TEI-P5
Die Mehrheitssozialisten änderten im Frühjahr 1917 unter dem Eindruck der russischen
Februarrevolution, der Friedenserklärungen der russischen Arbeiter- und Soldatenräte vom
27. März und 15. April 1917 und dem Druck der seit April in der Unabhängigen
Sozialdemokratischen Partei zusammengefassten Linkssozialisten ihren Kurs in der
Friedenspolitik. Annexionen im Osten waren für die Mehrheitssozialisten nach dem Sturz des
Zarenreichs nicht mehr denkbar, unterstützten sie doch die Ziele der russischen
Arbeiterschaft. Hatten die Mehrheitssozialisten bisher den Kurs der Reichsleitung nach einem
"Verständigungsfrieden" mitgetragen, vertraten sie nun eindeutig das Programm der Linken
eines "Verzichtfriedens".
Aus diesen Gründen beschlossen der mehrheitssozialistische Parteiausschuss und Parteivorstand, die mehrheitssozialistischen Fraktionsvorstände im Reichstag und im preußischen Herrenhaus sowie die mehrheitssozialistische Landeskommission für Preußen in gemeinsamer Sitzung am 19. April 1917 einstimmig eine Friedensresolution. In dieser forderten sie ein "freies Staatswesen" für Deutschland, begrüßten mit "leidenschaftlicher Anteilnahme" den "Sieg der russischen Revolution" und schlossen sich "dem Kongreßbeschluß des russischen Arbeiter- und Soldatenrats [an], einen gemeinsamen Frieden vorzubereiten, ohne Annexion und Entschädigung". Sie forderten "die Regierungen zum klaren Verzicht auf jegliche Eroberungspolitik" und zur Aufnahme von "Friedensverhandlungen" auf. Den "Bestand des künftigen Weltfriedens" sollte ein Völkerbund "mit einer obligatorischen Schiedsgerichtsbarkeit" sichern.

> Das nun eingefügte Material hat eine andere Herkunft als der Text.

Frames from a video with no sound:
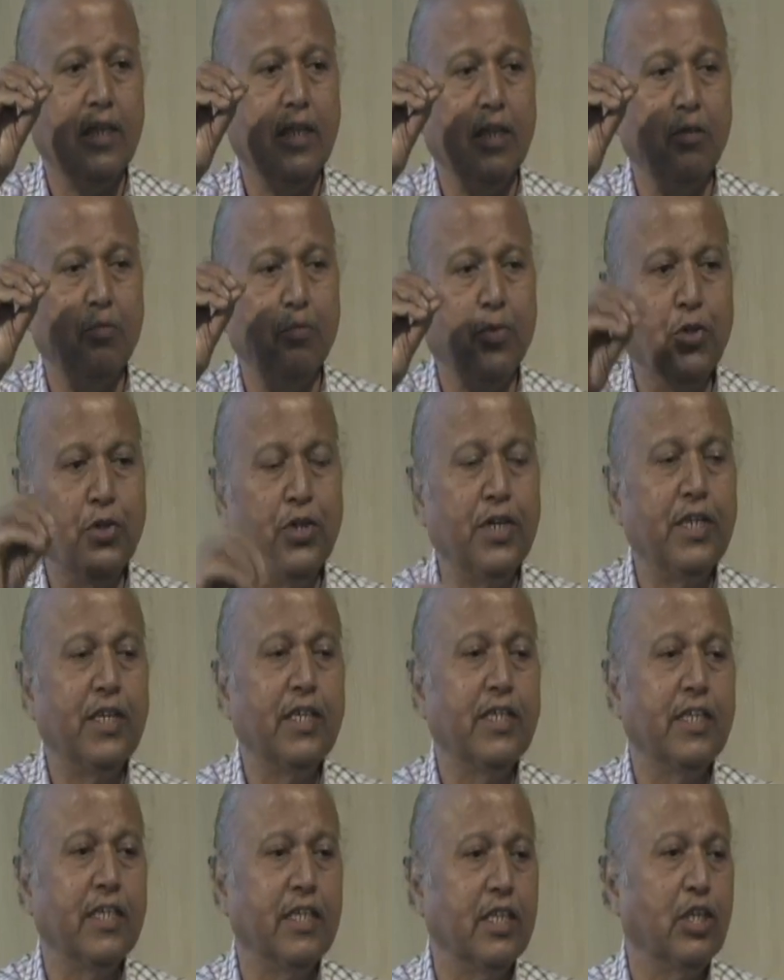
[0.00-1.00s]

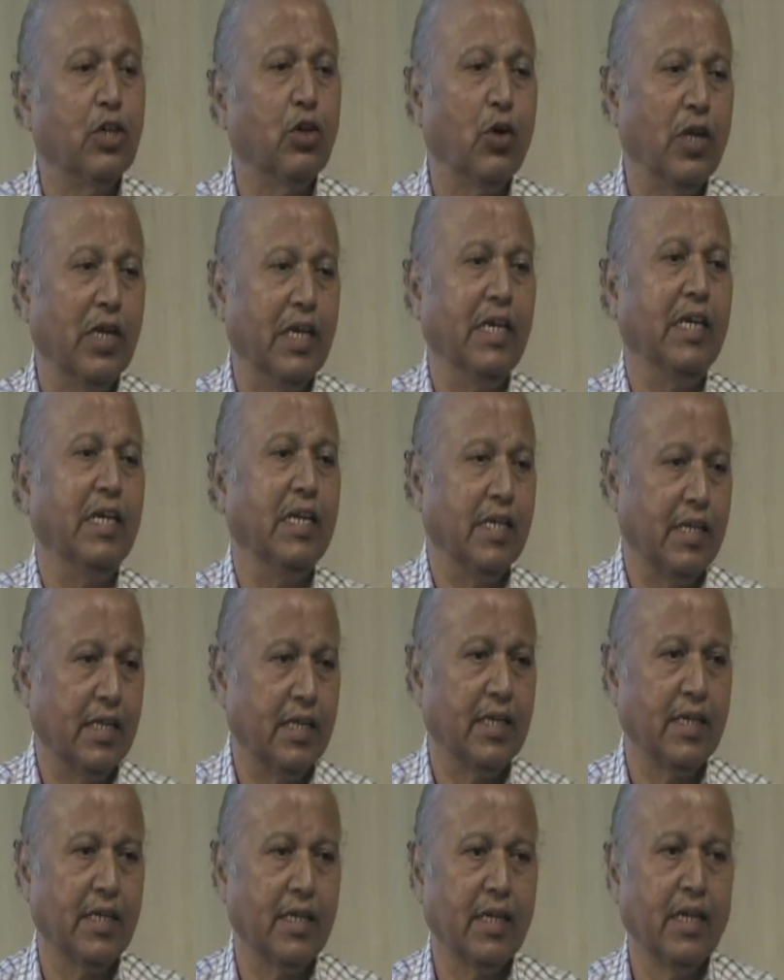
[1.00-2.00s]
impurities in the oil,
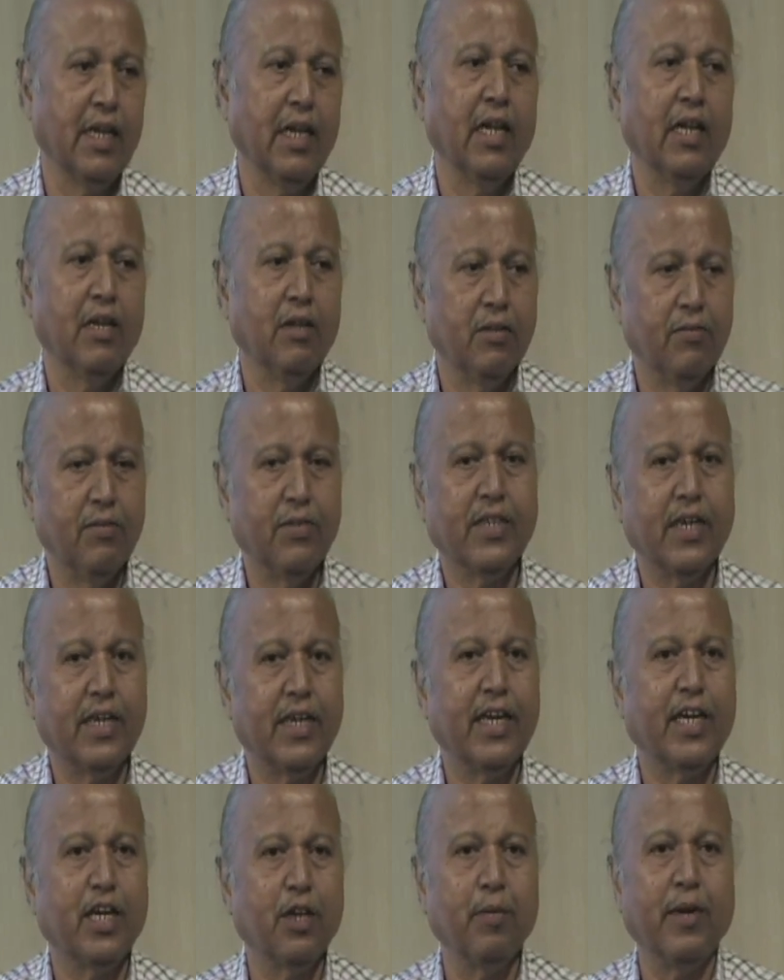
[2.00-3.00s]
which are
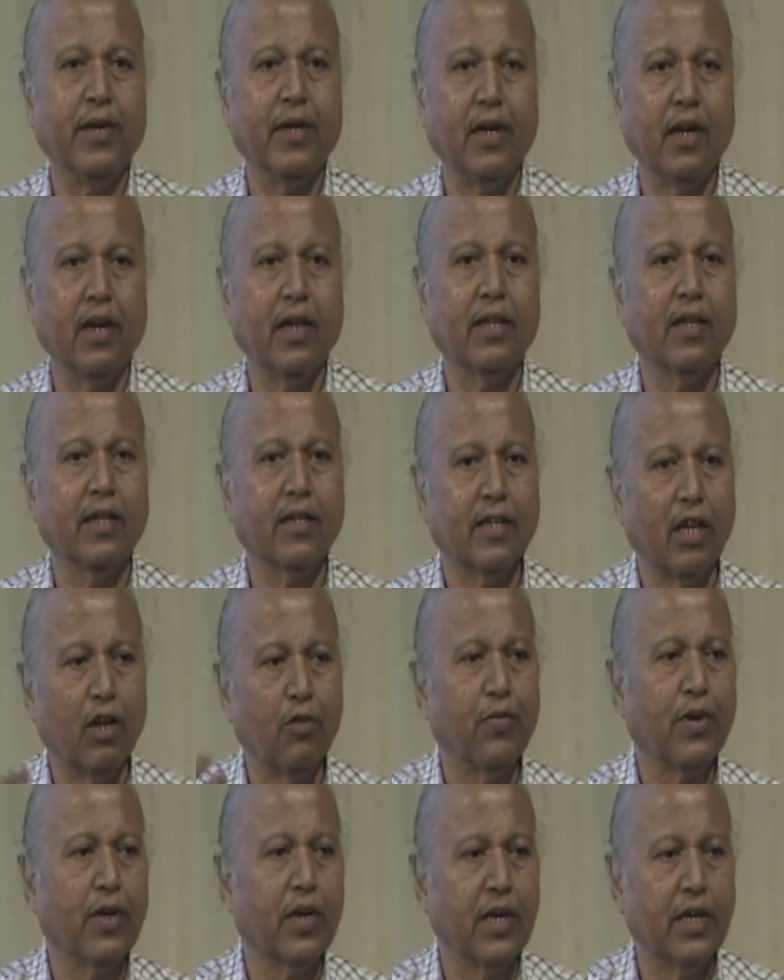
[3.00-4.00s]
detrimental, like the
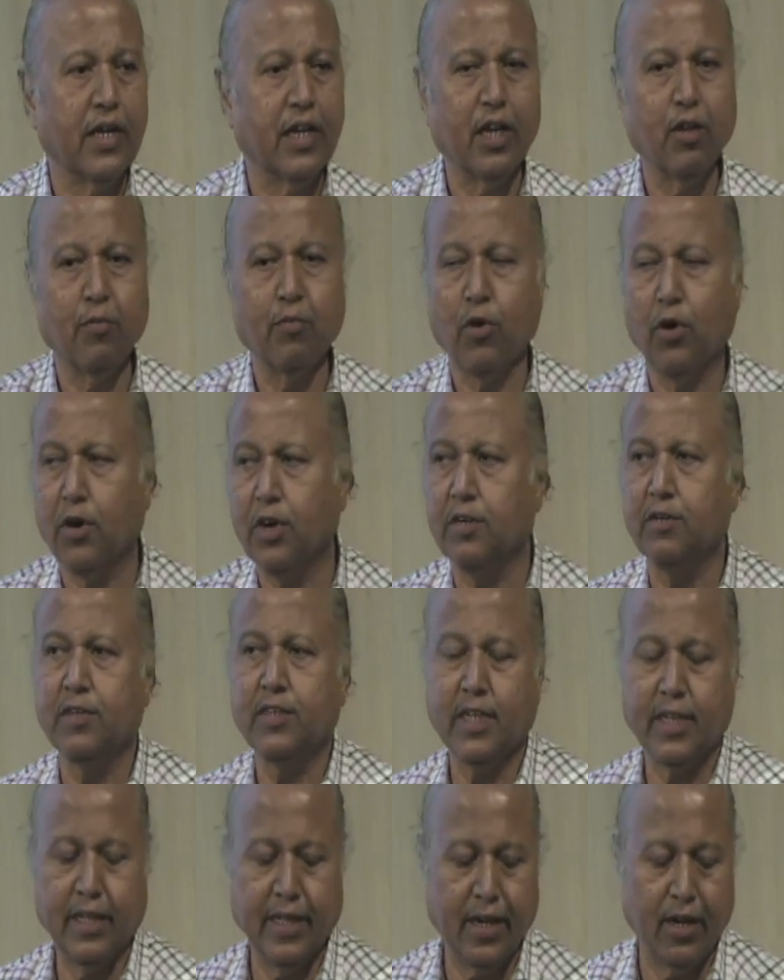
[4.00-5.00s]
sulfur containing product
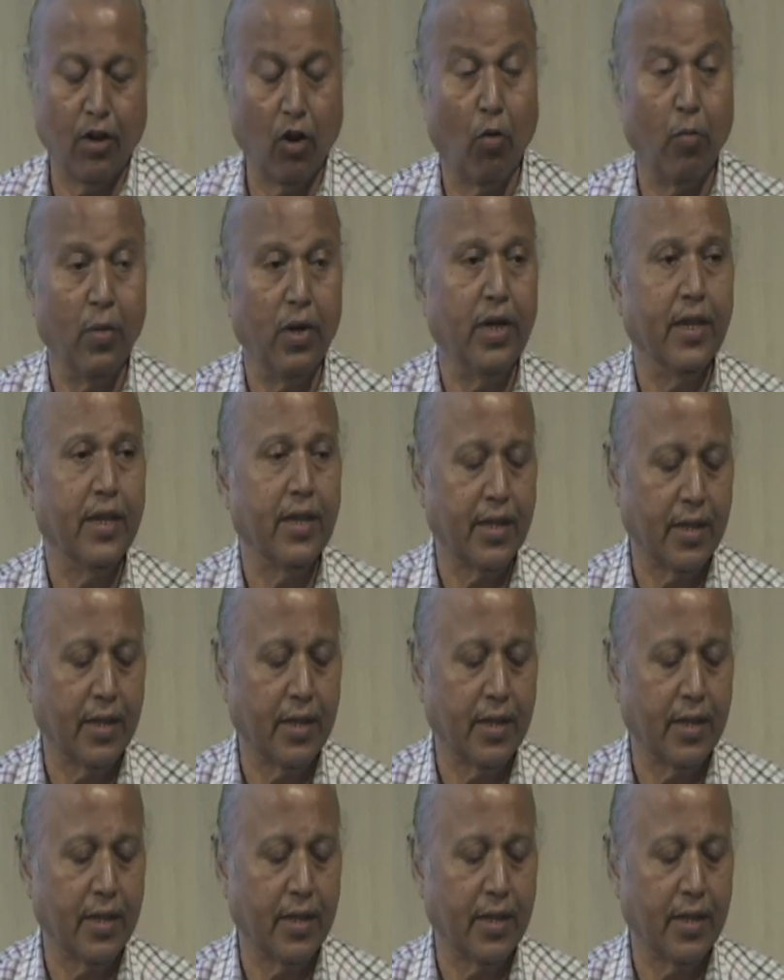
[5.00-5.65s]
which are there normally.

Der von der SPD geforderte "Verständigungsfrieden" wurde häufig als "Scheidemann-Frieden" bezeichnet, da Philipp Scheidemann im Reichstag intensiv dafür warb. Als Gegensatz galt der "Siegfrieden" oder "Hindenburg-Frieden", der dem Deutschen Reich weitereichende Annexionen sichern sollte.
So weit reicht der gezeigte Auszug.